Le champ d’action des villes
« On dit souvent que la municipalité est le gouvernement le plus proche de nous et celui qui a les impacts les plus concrets. Dans les compétences des municipalités, il y a plusieurs outils puissants pour amorcer une transition écologique », affirme Nicolas Lemire, qui s’est présenté à la mairie de Laval au dernier scrutin municipal. Le candidat indépendant de 25 ans — qui a fait le saut en politique d'abord et avant tout pour défendre ses convictions environnementales — a également noté l'omniprésence des enjeux écologiques lors de cette campagne électorale.
Les questions environnementales ont souvent été reléguées au second plan sur la scène municipale, se désole M. Lemire, et ce, malgré le pouvoir « considérable » des municipalités dans la lutte contre les changements climatiques. « Le meilleur moment pour envisager une ville plus verte, c’était hier. Le deuxième meilleur moment, c’est aujourd’hui! », lance-t-il. Entre protection des milieux naturels, transport collectif, gestion des déchets, qualité de l’eau du robinet, verdissement et aménagement des quartiers, bien des enjeux environnementaux dépendent des municipalités, rappelle-t-il.
Les villes ont un aussi un rôle à jouer afin d’inciter les citoyens et les entreprises se situant sur leur territoire à adopter des comportements plus verts, ajoute l’urbaniste Juste Rajaonson, professeur au Département d'études urbaines et touristiques de l’UQAM. Elles peuvent, par exemple, réduire les tarifs du transport en commun pour encourager leur population à l’utiliser davantage.
Des changements locaux
« L'environnement, ça a quelque chose de rassembleur. Étant donné que ces changements s'opèrent à une échelle très locale, les citoyens sont fortement interpellés et touchés [par les questions environnementales] », relève Nicolas Lemire.
Marianne Renauld Robitaille note également que « le changement doit passer par les villes, peut-être plus que par les paliers supérieurs. Au fédéral et provincial, c'est plus difficile de comprendre pour monsieur et madame Tout-le-Monde quelles sont les mesures de lutte aux changements climatiques. Dans les villes, c'est plus évident en quoi les mesures qui sont prises ont un impact dans leur milieu de vie ».
Des exigences plus élevées
« L’une des conséquences de la pandémie, c’est que la population a constaté que les municipalités ont beaucoup de pouvoirs facilitant certains projets », souligne Juste Rajaonson, en citant l'exemple de Montréal ayant mis rapidement en place des trottoirs élargis au début de la crise sanitaire, lors du printemps 2020. « Avec le contexte de la pandémie, on a vu que les municipalités peuvent se mobiliser très rapidement. Je crois que ça va rendre les gens plus exigeants [quant aux mesures environnementales] », prédit l’urbaniste.

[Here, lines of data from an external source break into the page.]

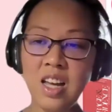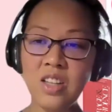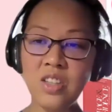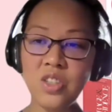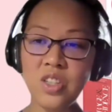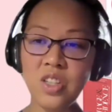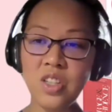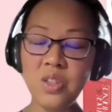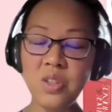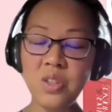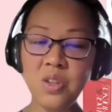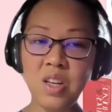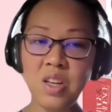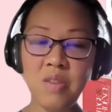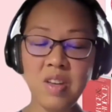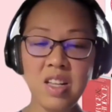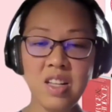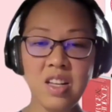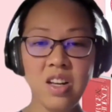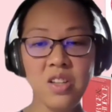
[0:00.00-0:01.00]
Jean, do you
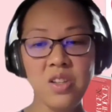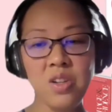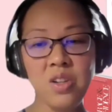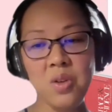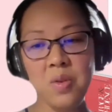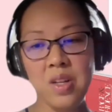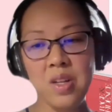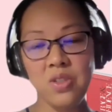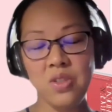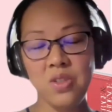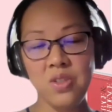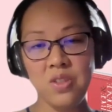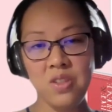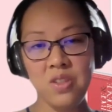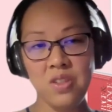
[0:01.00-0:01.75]
have any other question?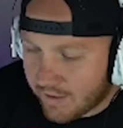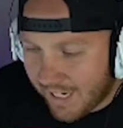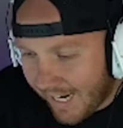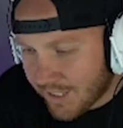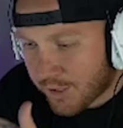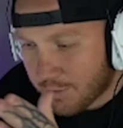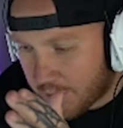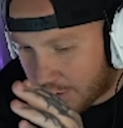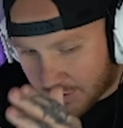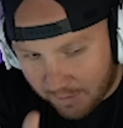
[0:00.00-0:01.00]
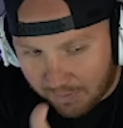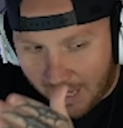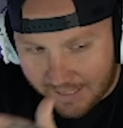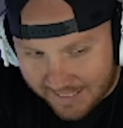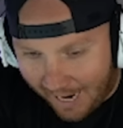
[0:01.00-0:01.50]
Did I just use the zip
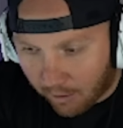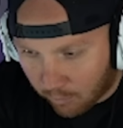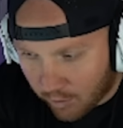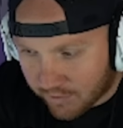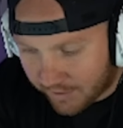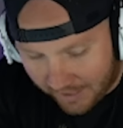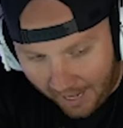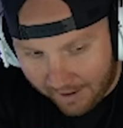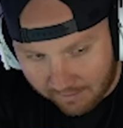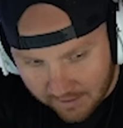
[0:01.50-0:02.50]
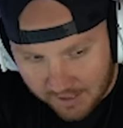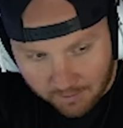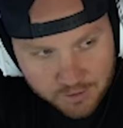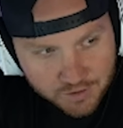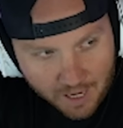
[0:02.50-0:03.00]
line downwards and die? Is
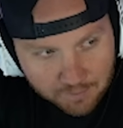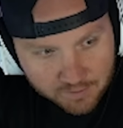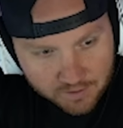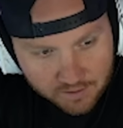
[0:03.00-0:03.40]
that what just happened right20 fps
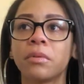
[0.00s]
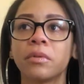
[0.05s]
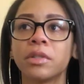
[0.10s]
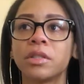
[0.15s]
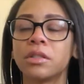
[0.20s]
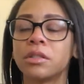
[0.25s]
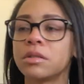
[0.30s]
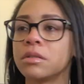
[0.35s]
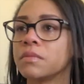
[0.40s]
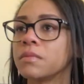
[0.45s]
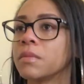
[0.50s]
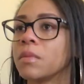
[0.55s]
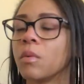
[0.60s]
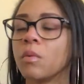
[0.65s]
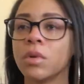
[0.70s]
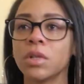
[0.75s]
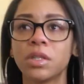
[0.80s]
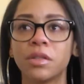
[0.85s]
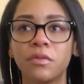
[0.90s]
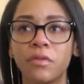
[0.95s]
which
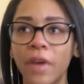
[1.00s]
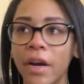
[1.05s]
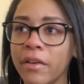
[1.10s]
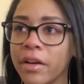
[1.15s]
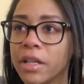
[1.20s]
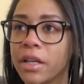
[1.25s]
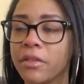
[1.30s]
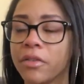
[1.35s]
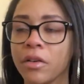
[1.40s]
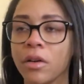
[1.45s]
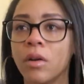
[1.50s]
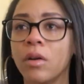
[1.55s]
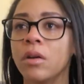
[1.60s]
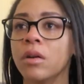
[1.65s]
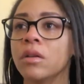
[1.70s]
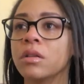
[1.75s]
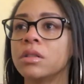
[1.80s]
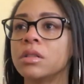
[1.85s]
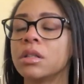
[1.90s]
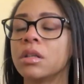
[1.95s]
was very
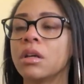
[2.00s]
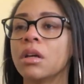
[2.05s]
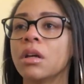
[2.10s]
difficult.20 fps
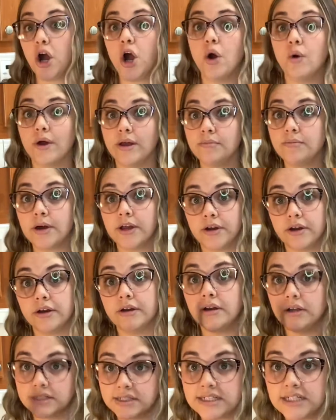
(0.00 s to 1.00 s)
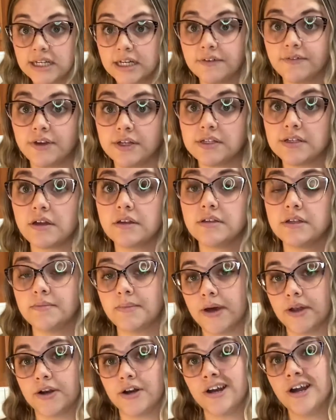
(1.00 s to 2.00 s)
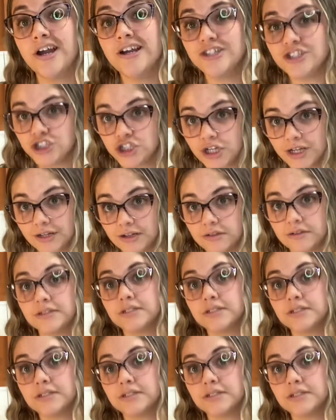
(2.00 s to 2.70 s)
Oh, and butter, a stick of unsalted butter, chilled.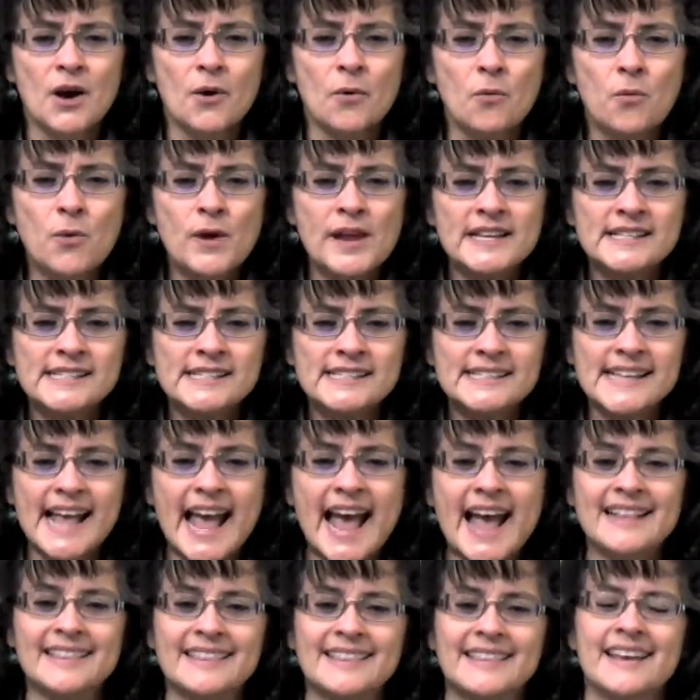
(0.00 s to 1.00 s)
We
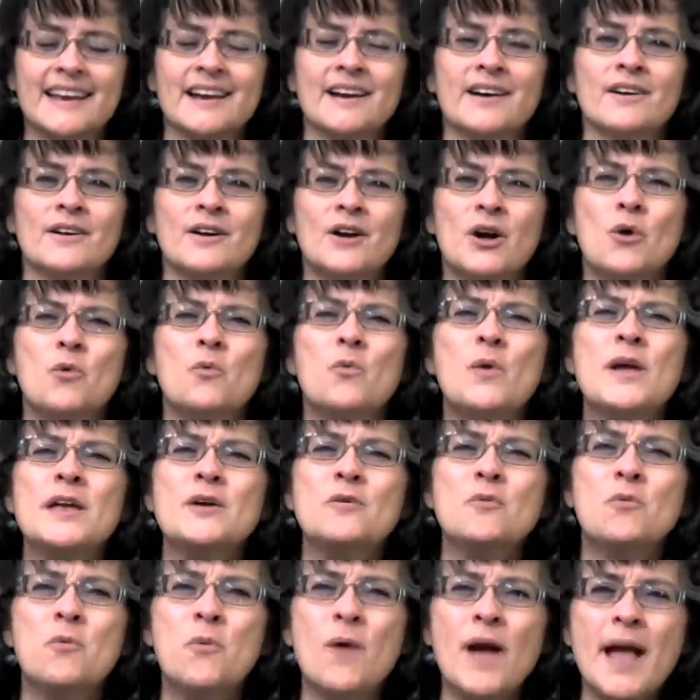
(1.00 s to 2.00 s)
sat there, we
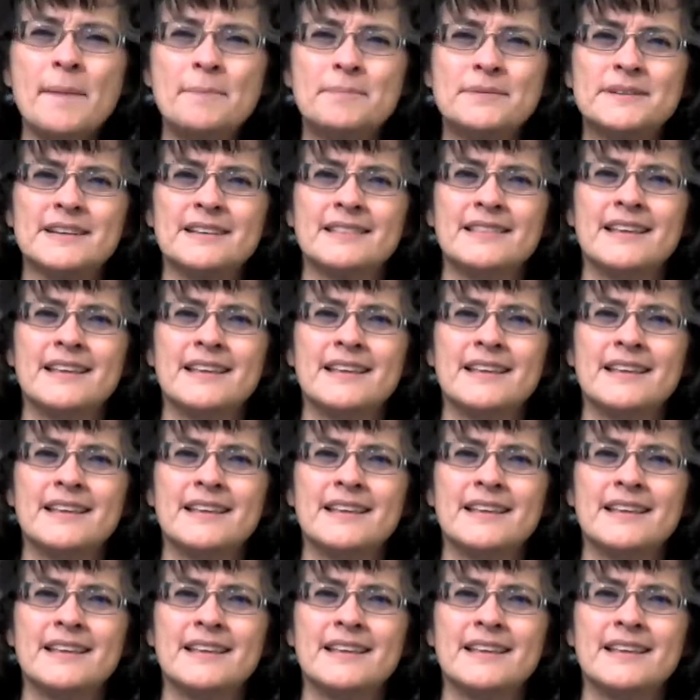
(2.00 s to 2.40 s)
wept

Marianne Renauld Robitaille se dit également optimiste face à l'avenir des initiatives environnementales sur la scène municipale. La militante écologiste émet cependant une mise en garde : l’environnement ne doit pas devenir une question électorale instrumentalisée, permettant aux aspirants candidats de récolter des voix. « Les citoyens doivent continuer de faire pression sur leurs élus [après les élections], car l'environnement, c’est une question de bien-être collectif et de survie », conclut-elle.